Experiments and Workflows Orchestration Kit

Github repository: https://github.com/JCSDA-internal/ewok

Documentation: https://github.com/JCSDA-internal/ewok/blob/develop/README.md

Table of Contents

EWOK Developer Section

EWOK currently uses the ECMWSF's ecFlow software system for implementing workflows. This section will describe how EWOK and ecFlow interact to run a Skylab experiment. Instructions for setting up your environment to can be found in the JEDI Documentation.

EWOK contains 3 important components to the workflow:

  1. Suites - reference tasks and task dependencies. The scripts used for suites is located at {JEDI_SRC}/ewok/src/ewok/suites/.

    A suite will typically build and set up JEDI, define a cycle and loop, and control tasks and triggers for the experiment. All of our suites are written in python. Within a suite file, you can identify the task it calls by the "suite.addTask()" function. A standard function will be passed a task and the configuration. Additional inputs to tasks are used as triggers. An example of this is:

    rawfile = suite.addTask(ewok.fetchObservations, obsconf)
    iodafiles = suite.addTask(ewok.convertObservations, obsconf, rawfile=rawfile)

    Here "rawfile" will be an output from the "fetchObservations" task. Since "rawfile" is used as an input for the "convertObservation" task, then "convertObservation" will not run until after the "fetchObservation" task completes and is what we are referring to as a "trigger".
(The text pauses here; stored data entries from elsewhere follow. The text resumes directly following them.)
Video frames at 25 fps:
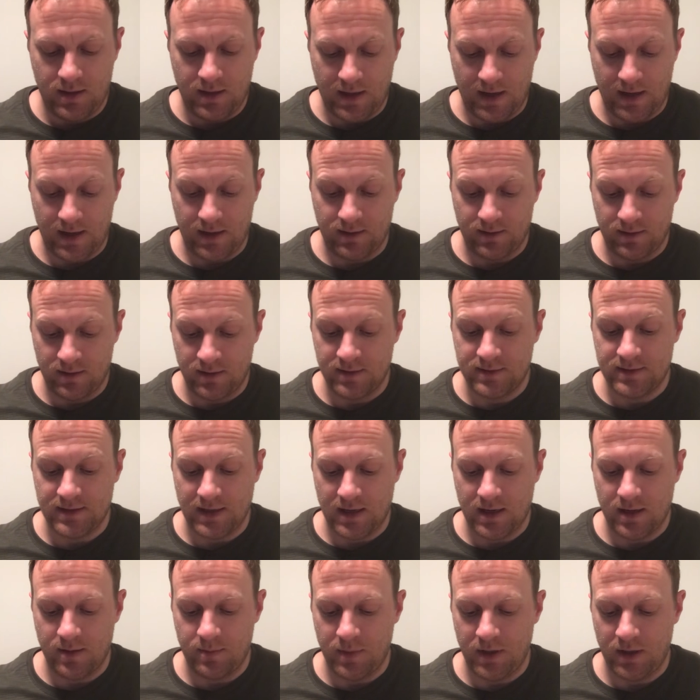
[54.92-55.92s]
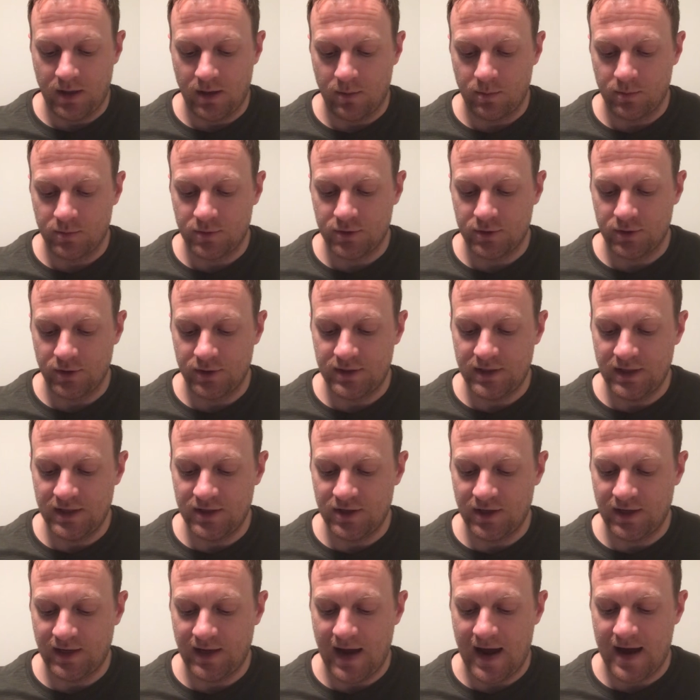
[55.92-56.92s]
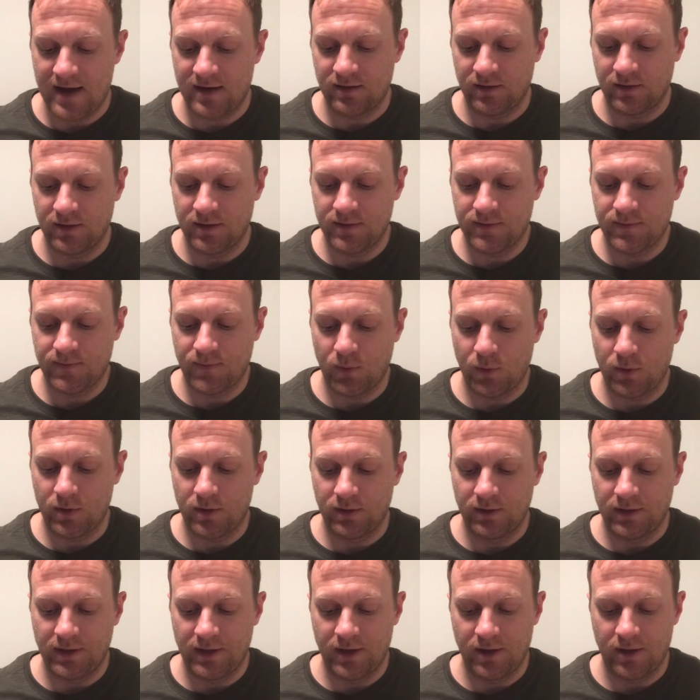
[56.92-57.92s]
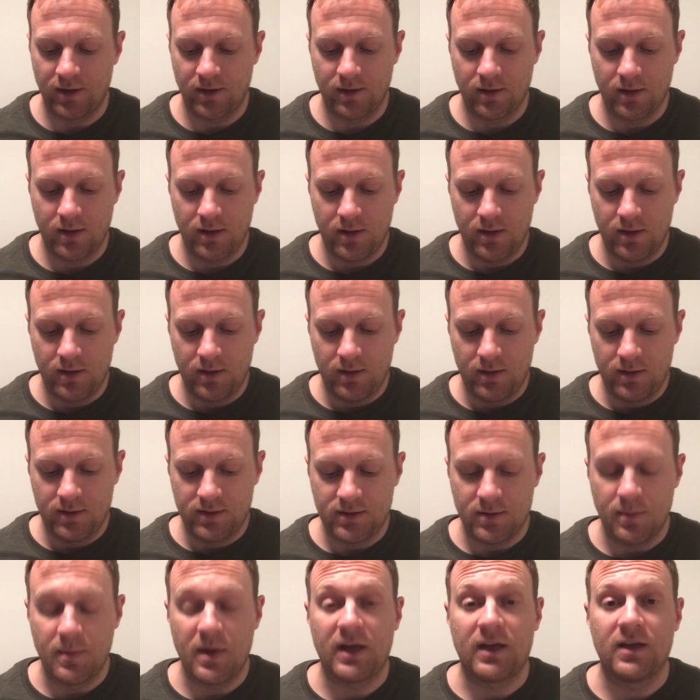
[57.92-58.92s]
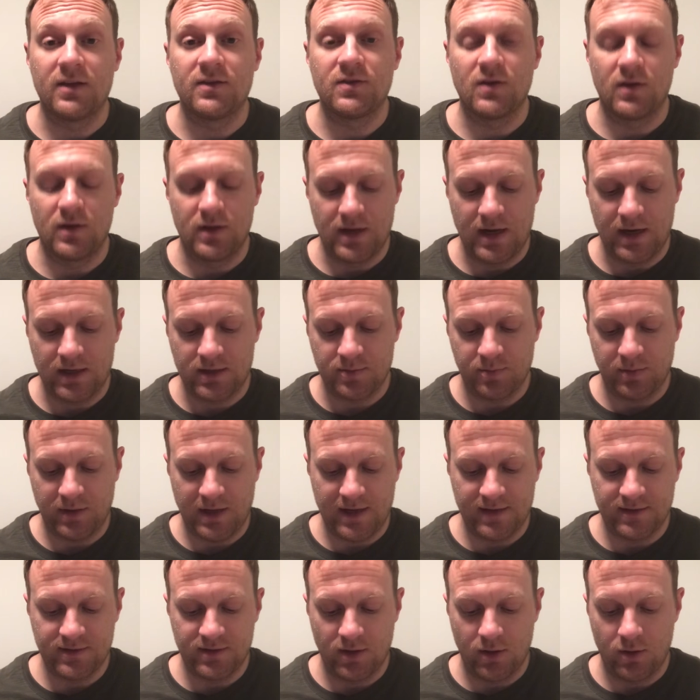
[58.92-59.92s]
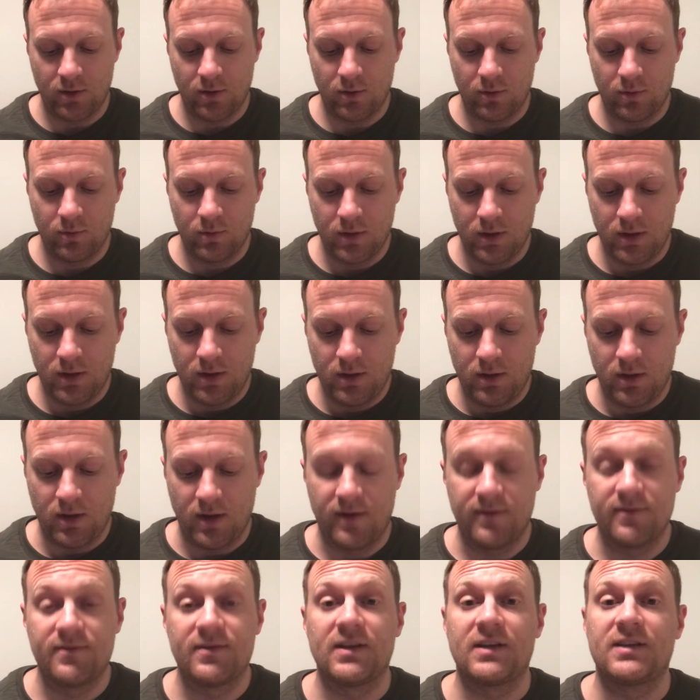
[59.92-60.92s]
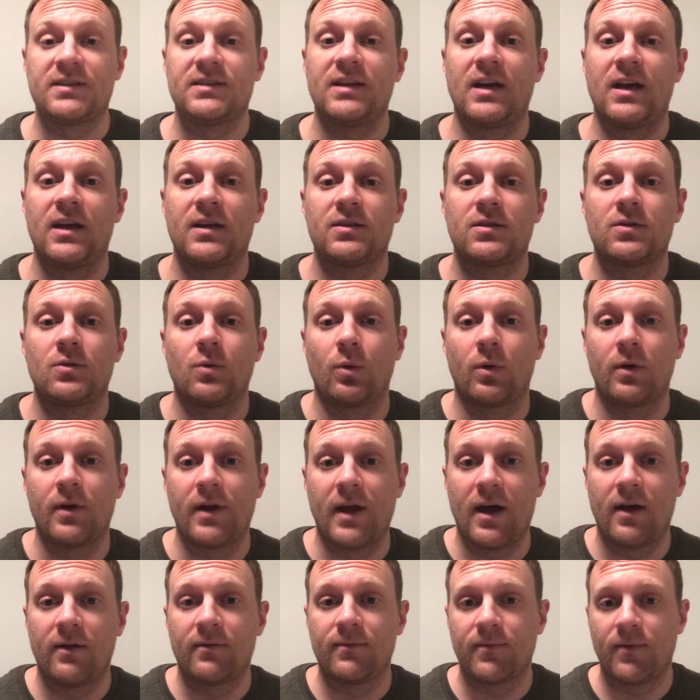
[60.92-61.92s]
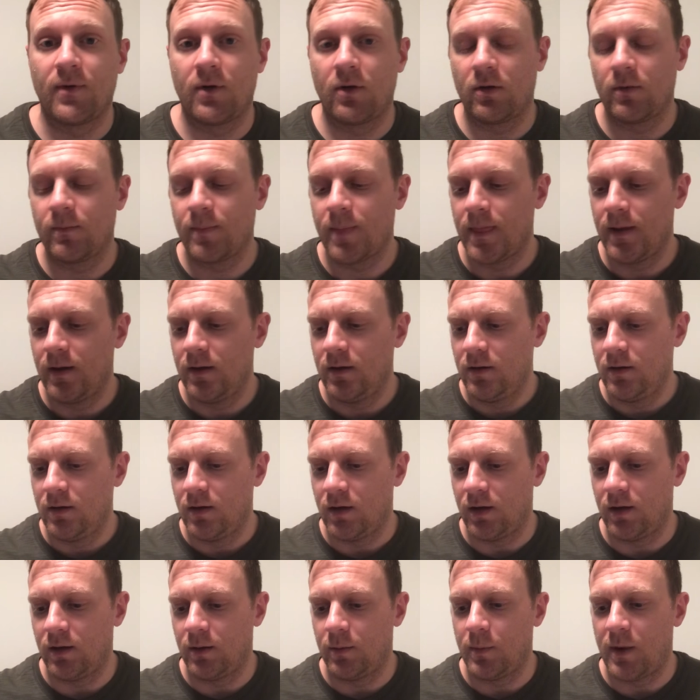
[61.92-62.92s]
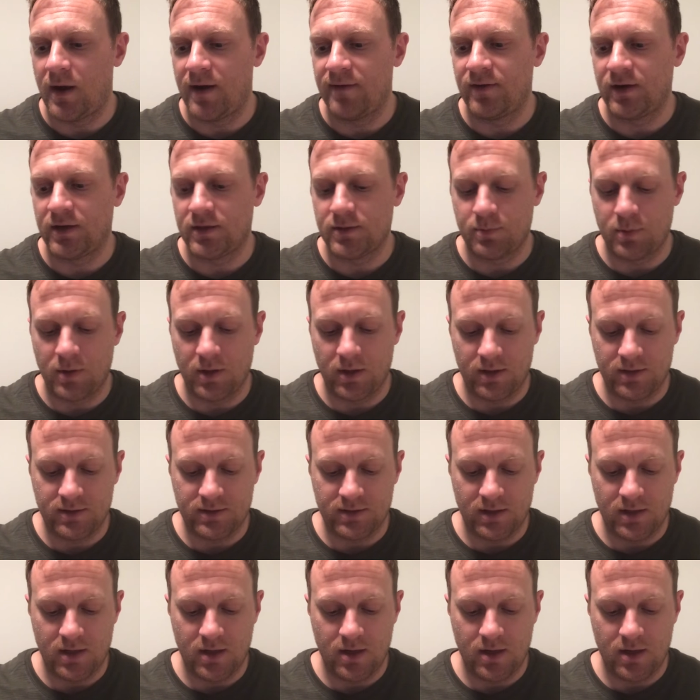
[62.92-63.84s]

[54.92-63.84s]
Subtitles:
at the time, become strategic catalysts for the leader to make it to the next plateau of success or downfall. I've experienced a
  2. Tasks - select the runtime script and set up configuration needed at runtime. The task fils are kept at {JEDI_SRC}/ewok/src/ewok/tasks. These are all python based scripts. When adding a new task file, you must update ewok/src/ewok/__init__.py. Inside the task file, you can setup variables to be used at runtime. It is important to note that if your runtime script is a bash script then use "self.RUNTIME_ENV". If your runtime script is a python script then use "self.RUNTIME_YAML". The following line is how you tell the workflow which runtime file to execute:

    self.command = os.path.join(os.environ.get("JEDI_SRC"),
                                          "ewok/src/runtime/getObservationsRun.py")
  3. Runtime - script executed during experiment. Runtime files are located at {JEDI_SRC}/ewok/src/runtime. These are primarily written in bash or python and will be executed when all of the triggers are satisfied. 

ecFlow UI 

The ecFlow UI is user friendly and you can follow instructions in the JEDI Documentation to get started. After creating an experiment you can use the UI to suspend and rerun tasks, view log files and configuration, and much more. In order to execute a command on a task, you must click on the task name in the UI. The top bar will then show you which task you have clicked by saying "your_host → exp_id → task_name". You can right click on the task to pull up a menu of options and select what you want to run or view. Some helpful hot keys to use inside the UI are:

  • Suspend: command S (or ctrl S)
  • Rerun: command U (or ctrl U)
  • Execute: command E (or ctrl E)

The UI will also color the boxes to the left of a task to show the status of that task. The UI will update every 60 seconds. If you want to see the most recent status of the tasks, then click the green refresh arrow at the top left of the screen. The colors of the status boxes mean:

  • Red: aborted
  • Green: active
  • Yellow: completed
  • Blue: queued
  • Cyan: submitted
  • Orange: suspended
  • Grey: unknown status

ecFlow Directories

As part of EWOK's set up, you will notice two variables that pertain to ecFlow which are needed to run an experiment. They are EWOK_WORKDIR and EWOK_FLOWDIR. The EWOK_WORKDIR is where all of your experiment files will be saved that are generated by the workflow - such as feedback files, background files, observations, and your forecasts. The EWOK_FLOWDIR will contain configuration files and the runtime files that get executed. Tip: for testing small on the fly changes, after kicking off an experiment you can edit the runtime files in EWOK_FLOWDIR and then restart the task. Although the runtime file in the EWOK repository will not be updated, this method is useful if you need to force something to work or if you want to troubleshoot without touching the repo. 

FAQ

How to remove an experiment from ecflow?

You can run:

ecflow_client --delete=force yes /<exp_id>

To clean up all tasks run:

ecflow_client --delete=_all_ force

Note: for the full cleanup also need to remove ${EWOK_FLOWDIR}/<exp_id>, ${EWOK_WORKDIR}/<exp_id>, <local experiments dir>/<exp_id>, <local experiments dir>/<model>/<type>/<exp_id>. Aa error “ClientInvoker: Connection error” indicates need to add extra port argument, where the port number is the value reported by "ecflow_start.sh".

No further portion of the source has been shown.